What distinguishes the object from the subject is basically the question of the role that, by definition, each is respectively called on to assume and of the relationship that they are destined to forge with each other by nature. The former (the object) is born with a precise but passive function—that of being used by the second (the active subject). The intrinsic functionality of every object varies according to the requirements of the subject, which, depending on personal, social, environmental and cultural needs, will determine which typology of object will turn out to be compatible with the gratification of its own or other people’s everyday desires and/or needs. Consumerism, whose aim is (and was) to expand significantly the spectrum of the subject’s needs in nourishing its instinct to crave, has ended up by overturning the terms of the atavistic relationship between subject and object.
The (craving) subject in a consumer society has witnessed little by little a transformation of its own decision-making power over the object and the hegemony of its own taste in dependency and fetishism, aptitudes that have become manifest materially via diverse behavioural phenomena—for example, eagerness to possess, immense seductiveness and submissiveness—that reveal an interesting affinity with the perversions that generally develop in a sexual context, in terms of lust.
Lust—the enthusiastic desire for pleasure as an end in itself—is an ‘immoderation’ that is associated etymologically (from Latin, luxare, exaggerate) with another excess—luxury.
The starting point and finishing point for both is the body, a terrain in which subject and object constantly meet and clash in an attempt to define the identity (physical and psychic) of the subject that the body is host to.
Clothes, accessories and in particular jewellery—contemporary transpositions of tribal ornamentation—have acquired added symbolic value in this context, becoming anatomical prostheses capable of expanding the communicative and identitarian potentiality of the body within the social jungle. Florian Böhm’s edition, a reproducion of a photographic representation of one of the glittering shop windows of the Jewelry District of China Town in New York City on an object (otherwise wearable as a scarf), seems intentionally to want reinforce the significance of the linguistic metaphor embodied by the ornamental complement and the whole series of argumentations (the idea of status symbols, the badge of belonging to a group, fashion victimism, business, down to the money laundering that this may presuppose.
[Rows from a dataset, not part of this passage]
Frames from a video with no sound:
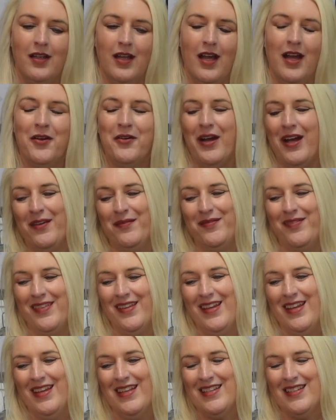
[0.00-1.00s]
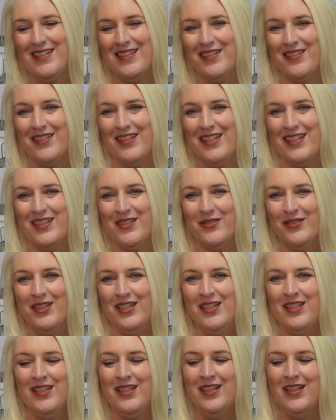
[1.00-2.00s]
Okay. So this
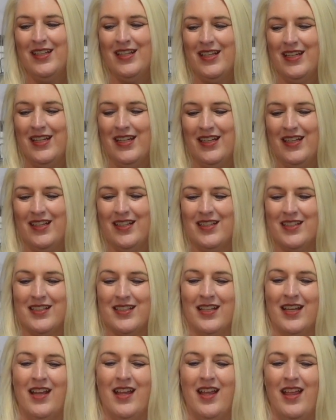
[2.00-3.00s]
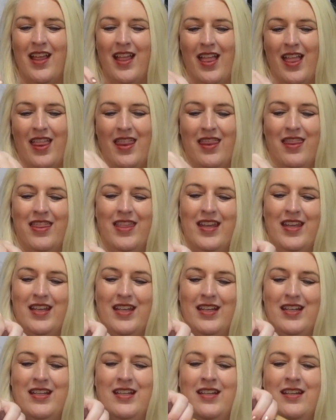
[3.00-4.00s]
one is
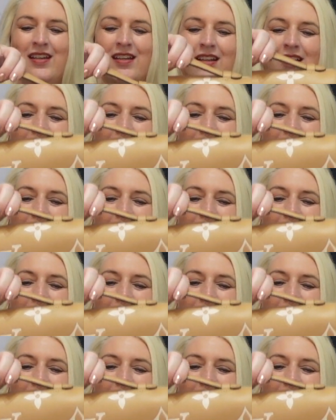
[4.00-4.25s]
the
Moreover, in making the faculty of being able to flaunt the valuable goods on show in the window all together a material possibility—via the hyperbolic presentation of its simulacrum printed on silk—the project concerned ironically mirrors the lustful desire for luxury and satisfies, at the same time, the spasmodic quest to gratify it.
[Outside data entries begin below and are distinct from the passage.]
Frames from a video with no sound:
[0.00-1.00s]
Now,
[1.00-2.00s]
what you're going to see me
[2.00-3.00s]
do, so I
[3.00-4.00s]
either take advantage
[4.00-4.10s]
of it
Florian Böhm, born in 1969, lives and works in Munich and New York. He has exhibited his work at various international institutions including KunstWerke Institute for Contemporary Art (Berlin), Storefront for Art and Architecture (New York), Haus der Kunst (Munich), Fondazione Adriano Olivetti (Rome), and Fondation Cartier pour l'Art Contemporain (Paris). He was co-founder of the project EndCommercial® / Reading the City, a visual record of modern urban life. The project contains over 60,000 images, and established a new visual vocabulary to describe our urban experience. Böhm’s publications as editor or author include KGID Konstantin Grcic Industrial Design (Phaidon Press 2005), Wait for Walk (Hatje Cantz 2007) and Commedia dell' Arte - Couture Edition (Birkhäuser 2010). He is represented by Galerie f5,6 in Munich and Amador Gallery in New York. Upcoming Böhm will take part in the exhibition Visions & Fashion. Bilder der Mode 1980-2010 from June 30, 2011 till October 9, 2011 at Kulturforum (Berlin).